A bookmark is simply a slip of paper that a student can keep in a book during reading. On the paper are clues to support him as he reads.
These can be used as a tracking aid, page marker, or strategy reminder. You can use it as a piece of data to document your student’s progress and learning. Here is an example from Jodi Durgin blog.
There are many templates for creating bookmarks. You can get free templates using Canva. TemplateLAB also offers 50 Free Printable Bookmark Templates. Click here to learn more.
5# Detecting patterns of organization
As students read, provide them with the following questions to determine the structure of the text. Introduce different texts so that students become proficient in using the questions to determine the text’s structure.
• Cause and effect: How did cause lead to effect? What are people’s reactions?
• Chronology: What is the time span from the first event to the last? How does the author transition to each event? What do all the events explain?
• Compare and contrast: What’s being compared? What are the similarities and differences? What are the most significant ones?
• Problem and solution: What has caused the problem? Is there more than one solution? Has the problem been solved, or will it continue into the future? (Dixon et al.,2012).
6# Questioning the author
This reading comprehension strategy encourages students to be active during reading. This is by questioning the author of the text. Beck et al, (1997) suggested these specific steps you can use for this purpose :
- Select a passage.
- Decide appropriate stopping points that will support students in developing a deeper understanding of the passage.
- Create questions to encourage critical thinking for each stopping point, such as the following :
a) What’s the author trying to say?
b) Why do you think the author used the following phrase?
c) Does this make sense to you?
d) Why do you think the author chose to use this phrase or wording in this specific spot?
e) How has the author let you know that something has changed?
7# 3-2-1 Strategy
This strategy helps students discover the purpose of a text. Students are asked to identify three discoveries they made during reading, two interesting ideas, and one question they still have after reading (Zygouris, et al.,2004).
8# Website Walk
In this strategy, you identify a website that features videos, articles, charts, diagrams, and/ or maps focused on one topic. Have your students in small groups or individually, find an example of each feature listed earlier and then share how that feature enables them to better understand the text at hand (Dixon et al, 2012).
These are the 8 Engaging Reading Comprehension Strategies that can make your students effective readers. Use them with any type of text to create more engaging reading tasks. I hope this will help. All the best!
References
Afflerbach, P., Pearson, P.D., & Paris, S.G.(2008). Clarifying differences between reading skills and reading strategies. The Reading Teacher,61 (5), 364-373.

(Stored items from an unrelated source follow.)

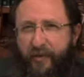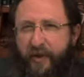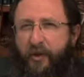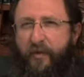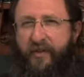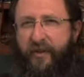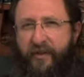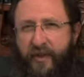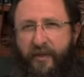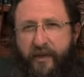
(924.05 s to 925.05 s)
The issue is that our
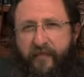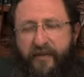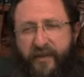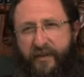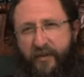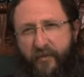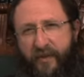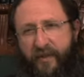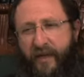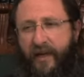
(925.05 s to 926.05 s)
sages emphasize to
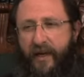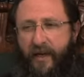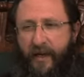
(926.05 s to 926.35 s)
us that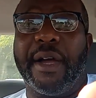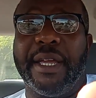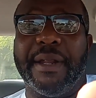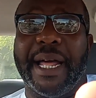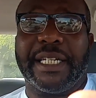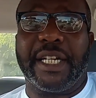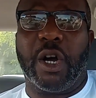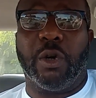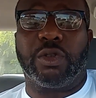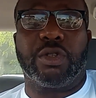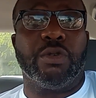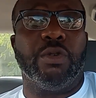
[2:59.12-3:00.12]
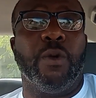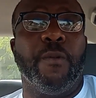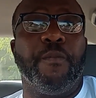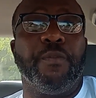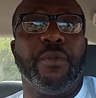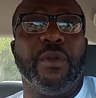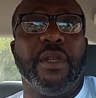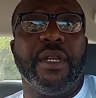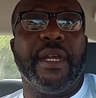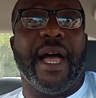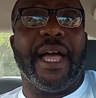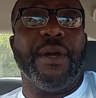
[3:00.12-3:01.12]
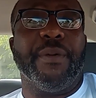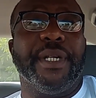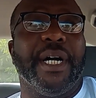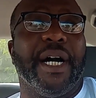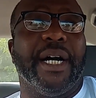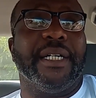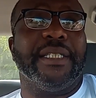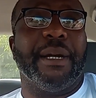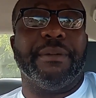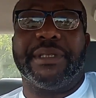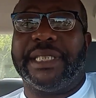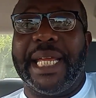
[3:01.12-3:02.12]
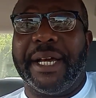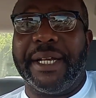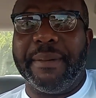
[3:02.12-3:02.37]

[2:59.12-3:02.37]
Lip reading: he had to go through, how he would, they would single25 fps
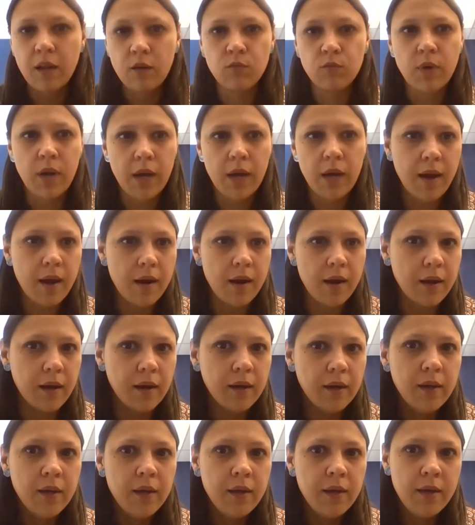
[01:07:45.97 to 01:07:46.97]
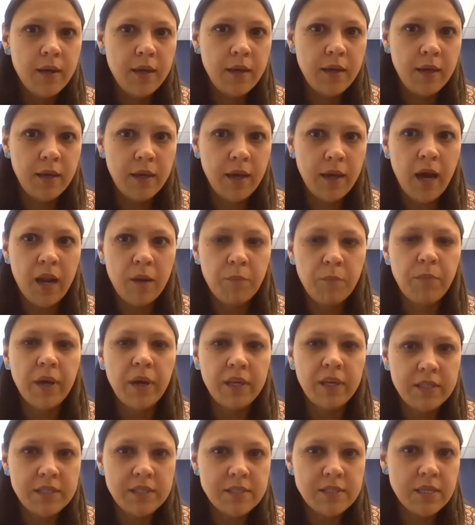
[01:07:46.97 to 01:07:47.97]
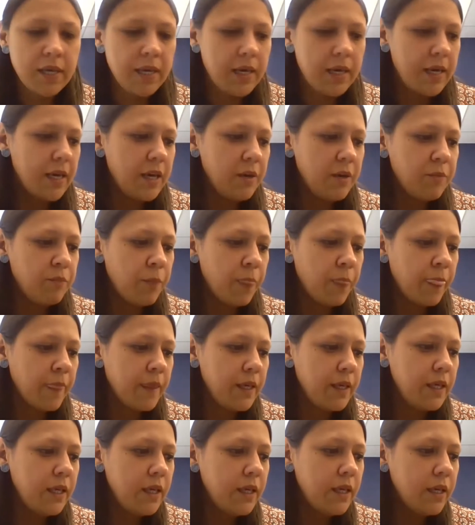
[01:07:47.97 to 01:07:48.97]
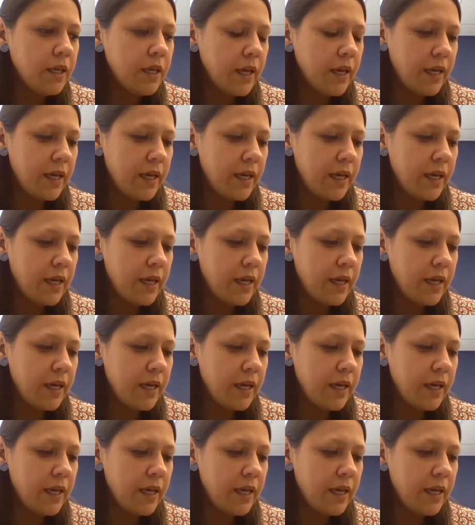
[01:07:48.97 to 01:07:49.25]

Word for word: self-sustain himself.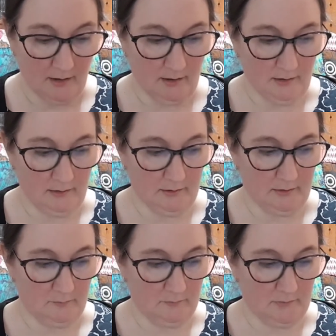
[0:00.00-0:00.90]

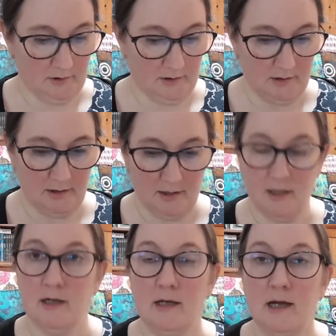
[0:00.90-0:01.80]
And
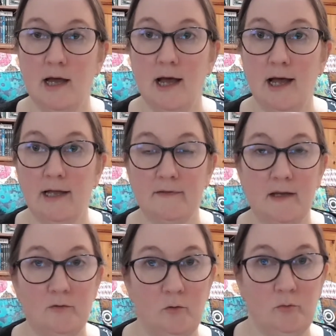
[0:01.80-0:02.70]

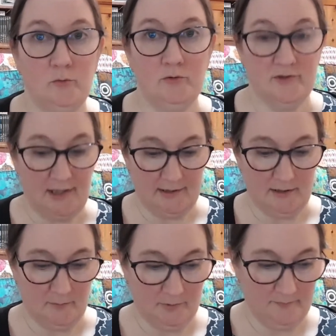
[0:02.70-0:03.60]
they're all set
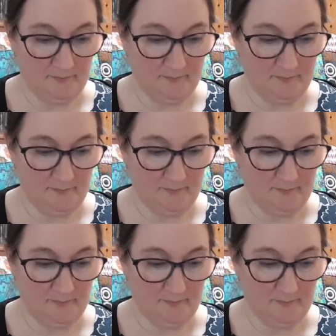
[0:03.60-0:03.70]
upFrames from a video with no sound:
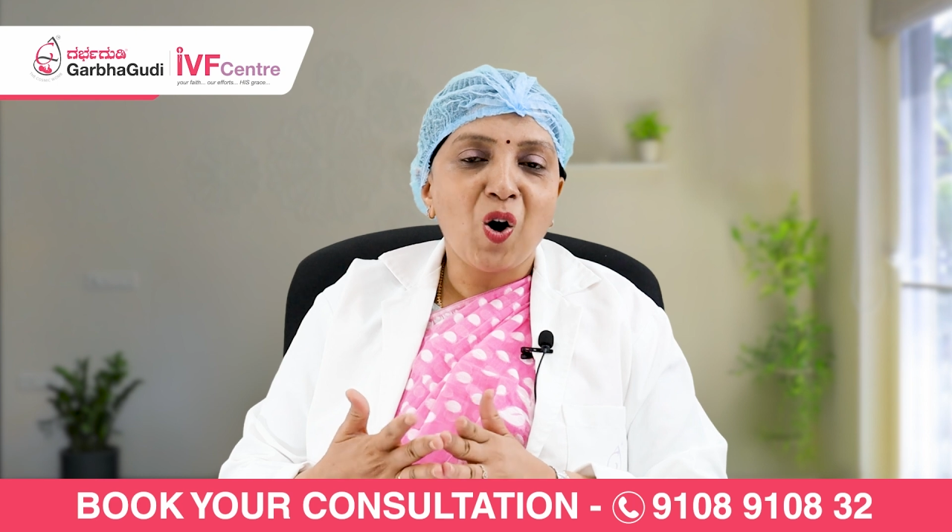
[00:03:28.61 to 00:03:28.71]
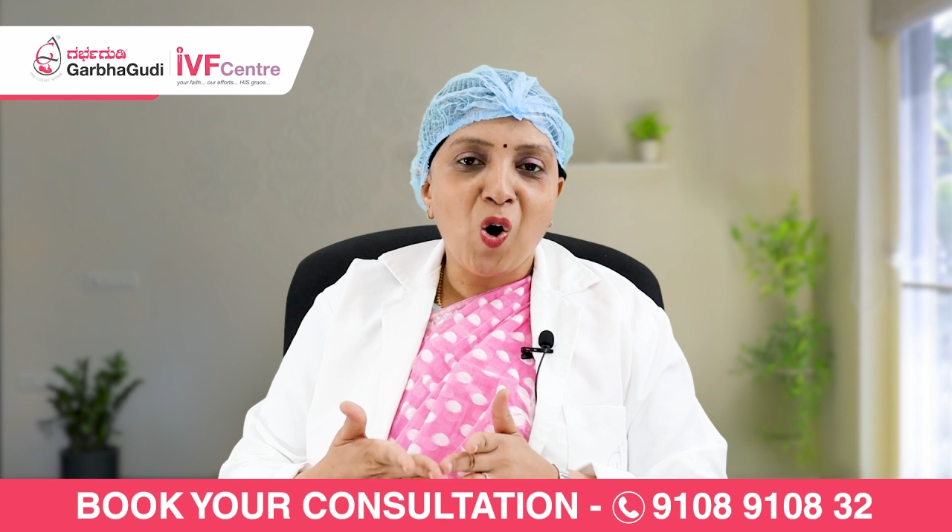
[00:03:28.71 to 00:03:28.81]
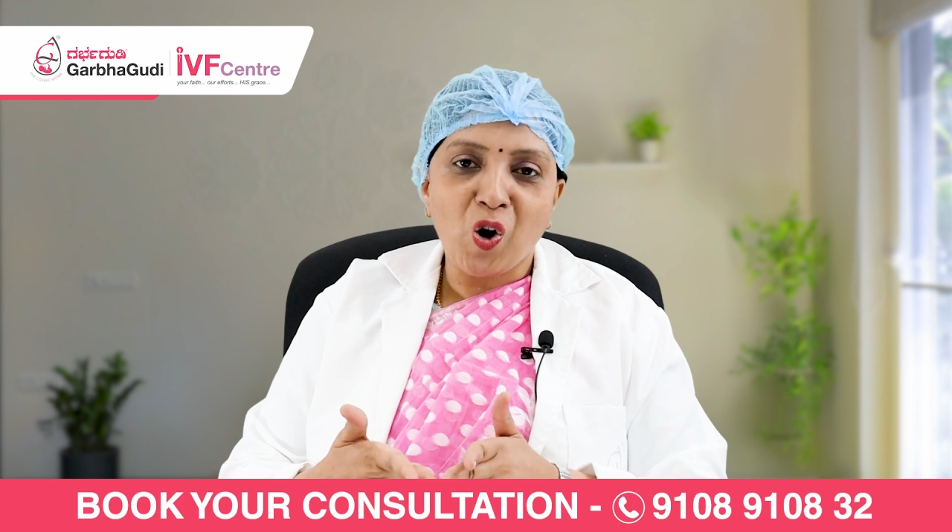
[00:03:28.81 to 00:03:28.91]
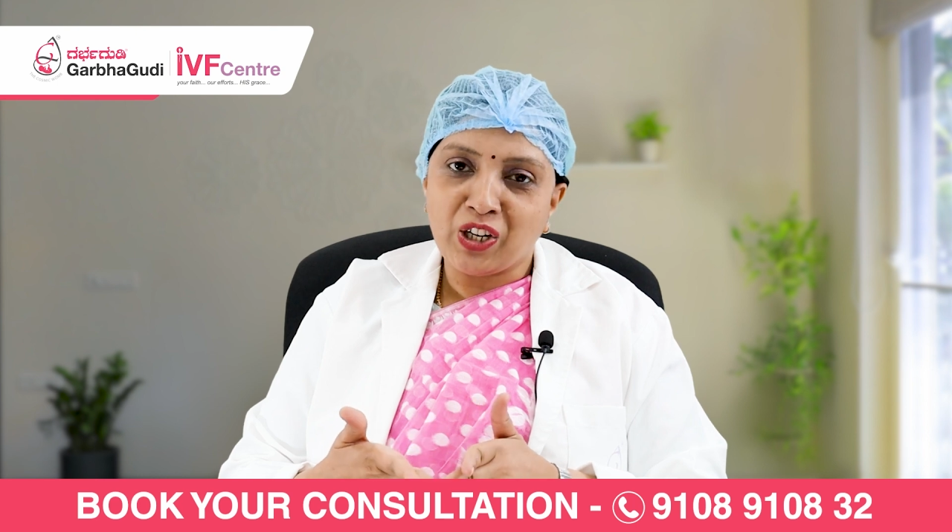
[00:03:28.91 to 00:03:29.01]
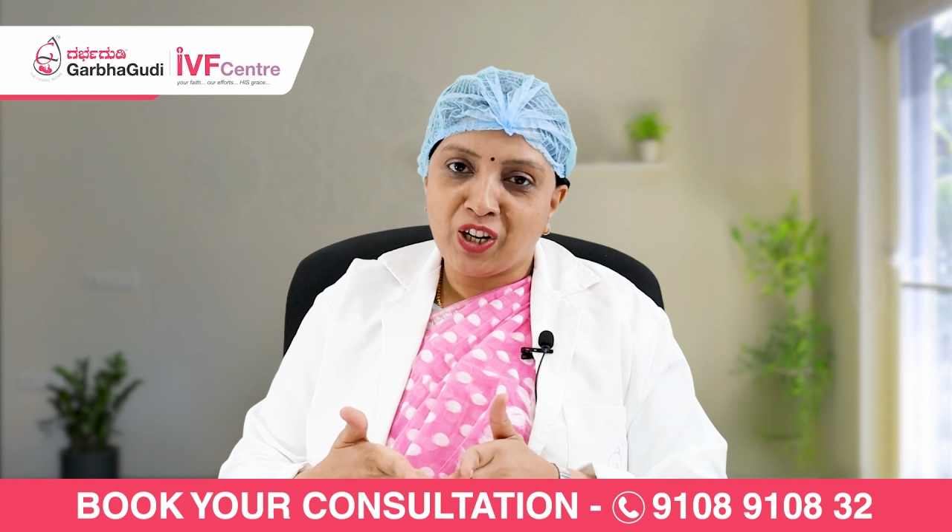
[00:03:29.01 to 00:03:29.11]

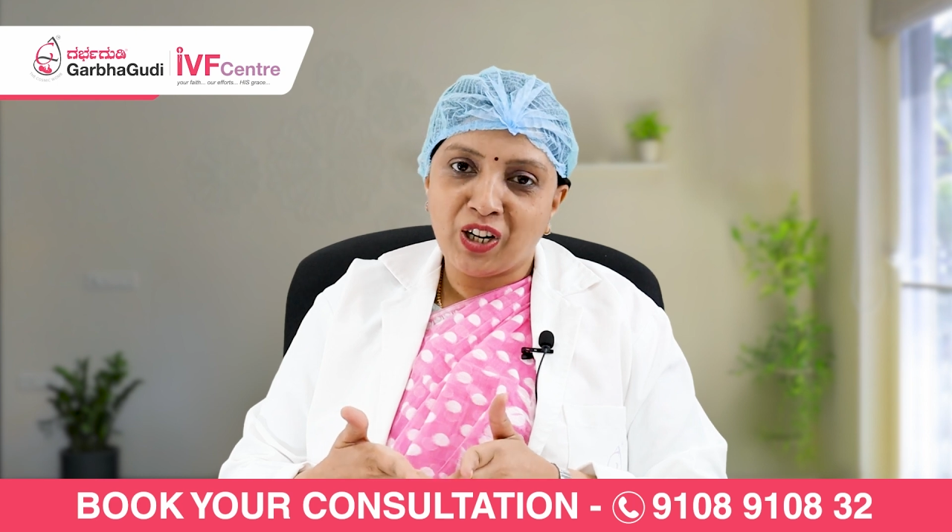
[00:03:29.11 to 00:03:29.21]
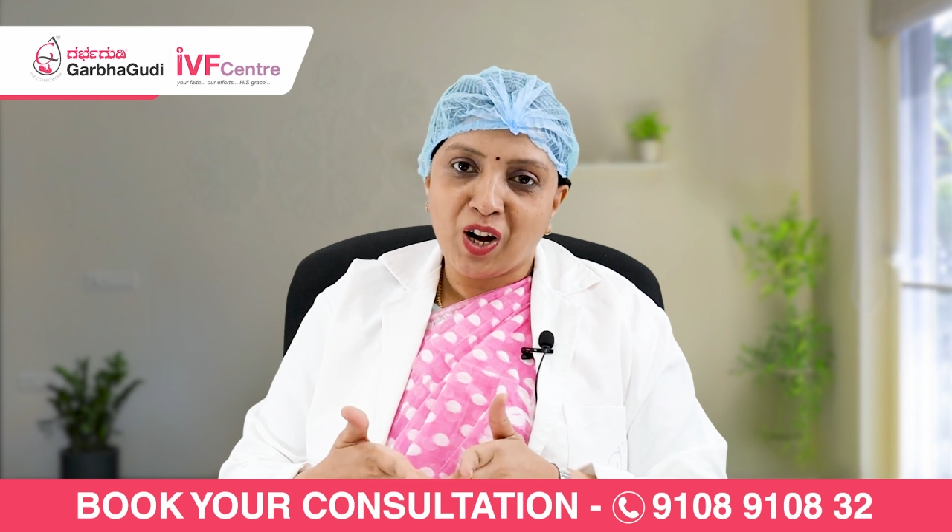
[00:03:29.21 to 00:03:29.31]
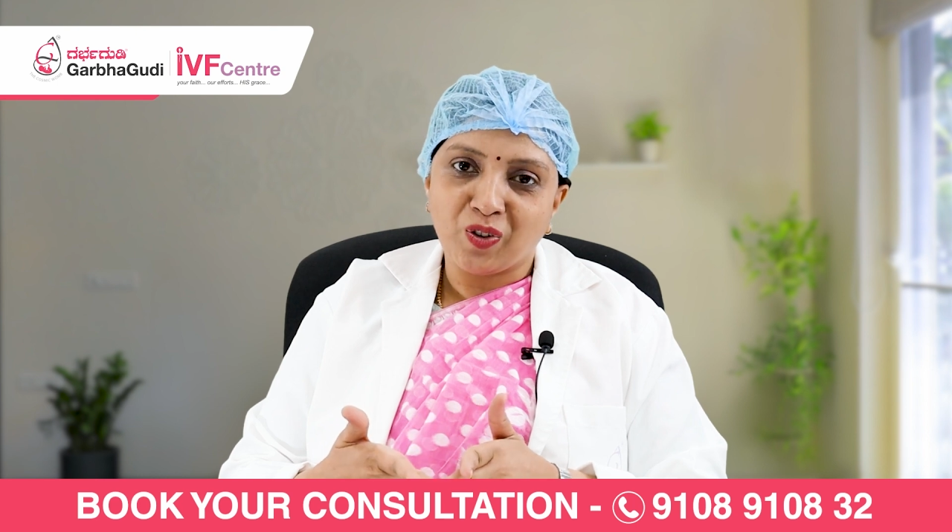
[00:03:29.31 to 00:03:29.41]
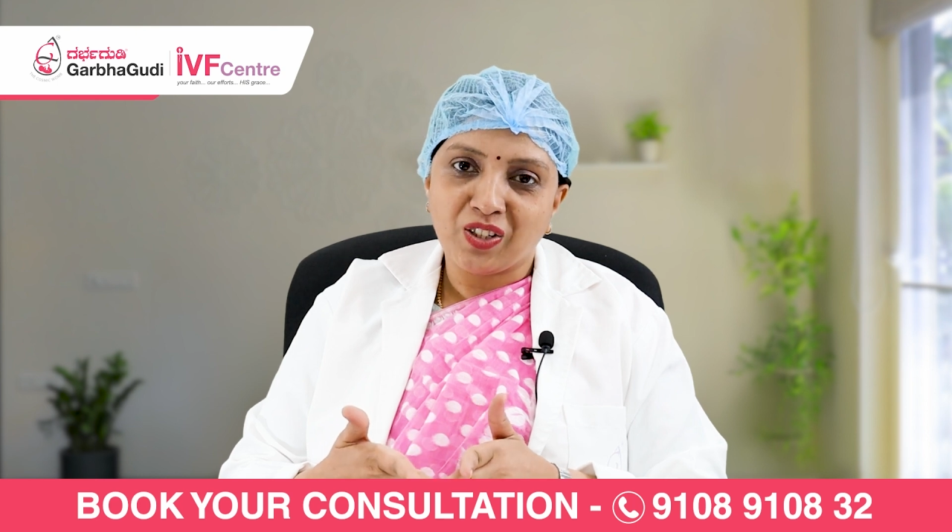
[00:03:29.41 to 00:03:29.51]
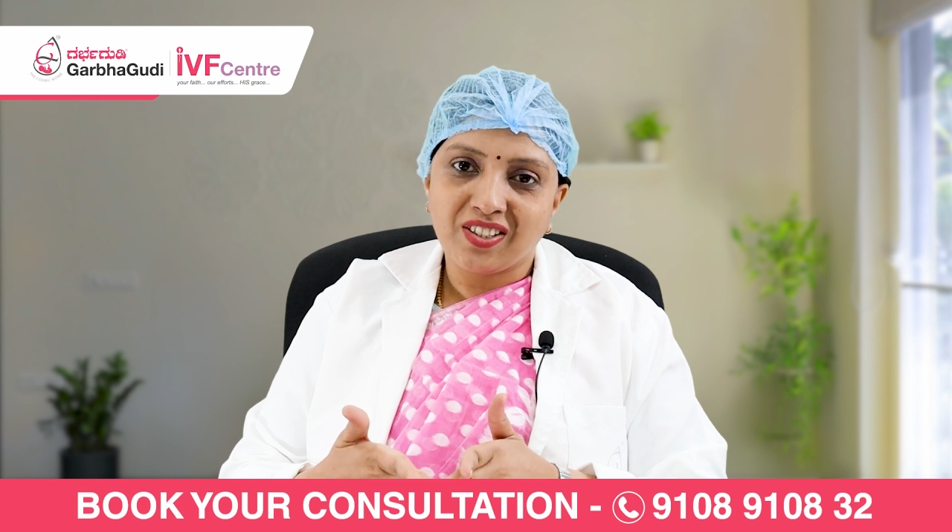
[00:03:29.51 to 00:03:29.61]
all your
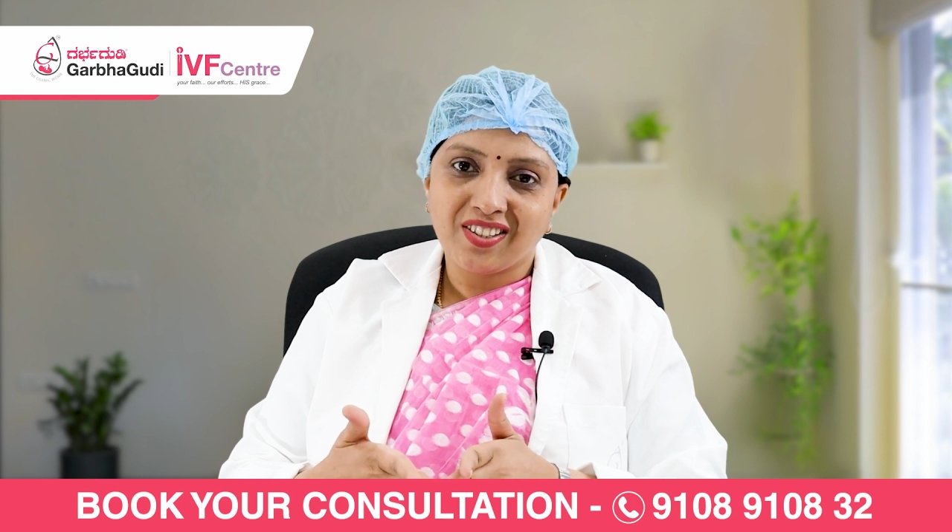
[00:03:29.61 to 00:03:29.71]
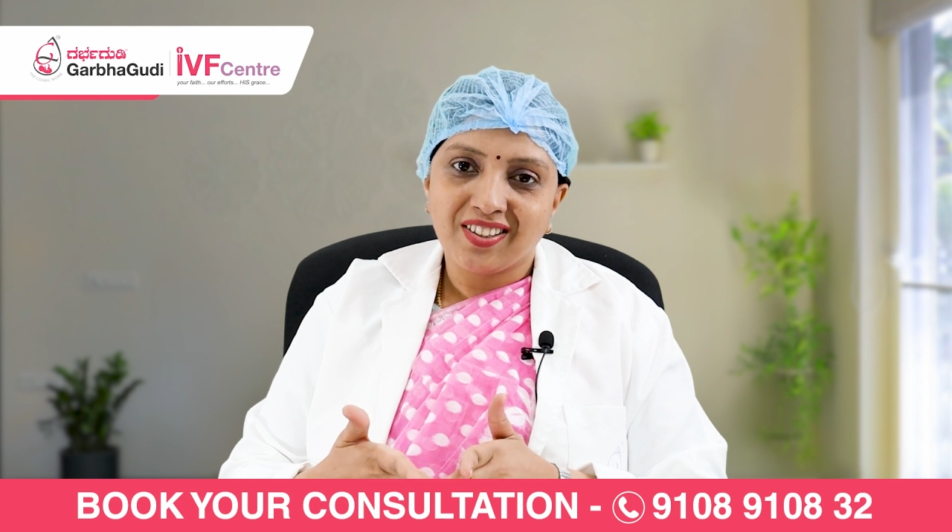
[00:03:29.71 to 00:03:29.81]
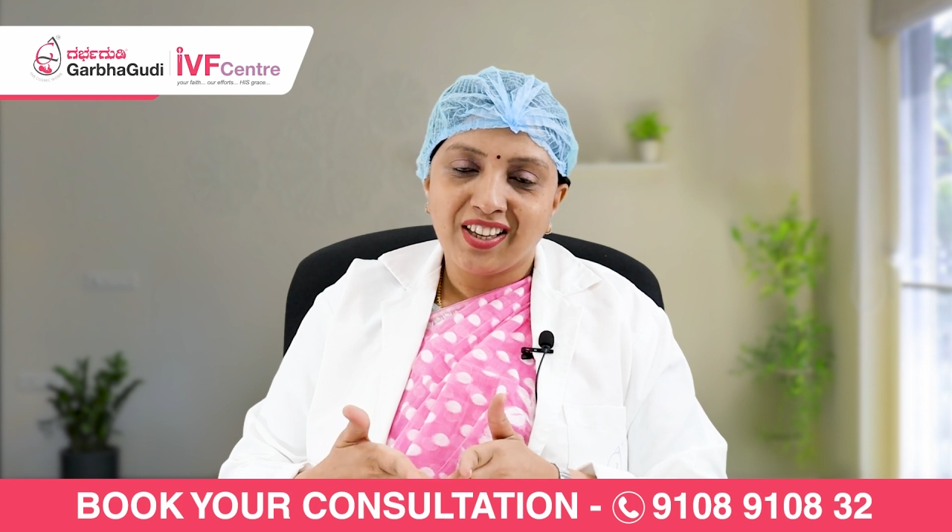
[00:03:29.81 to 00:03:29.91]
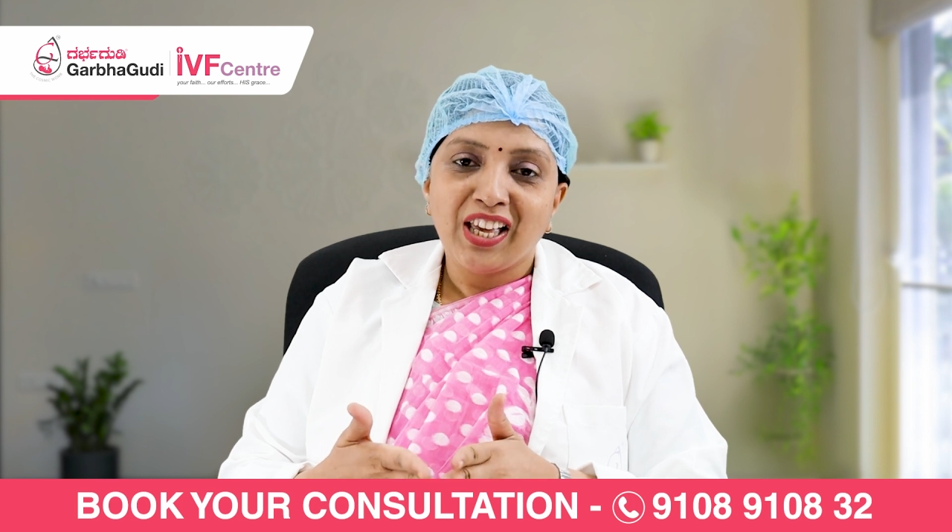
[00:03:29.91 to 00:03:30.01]
doubts.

Beck, I.L., McKeown, M.G., Hamilton, RL.,& Kucan, L.(1997). Questioning the author: An approach for enhancing student engagement with text. Newark DE: International Reading Association.
Devries, B.(2004). Reading assessment and intervention for the classroom teacher. Scottsdale, AZ: Holcomb Hathaway.
Dixon,B.,Mainville,S.,Farquer,T.&Gray,T.(2012). Common Core teaching and learning strategies: English and language arts, reading informational text, Grades K-5. Springfield: Illinois State Board of Education.
Zygouris-Coe,V.,Wiggins,M.B., & Smith,L.H.(2004). Engaging students with text: The 3-2-1 strategy. The Reading Teacher,58(4),381-384.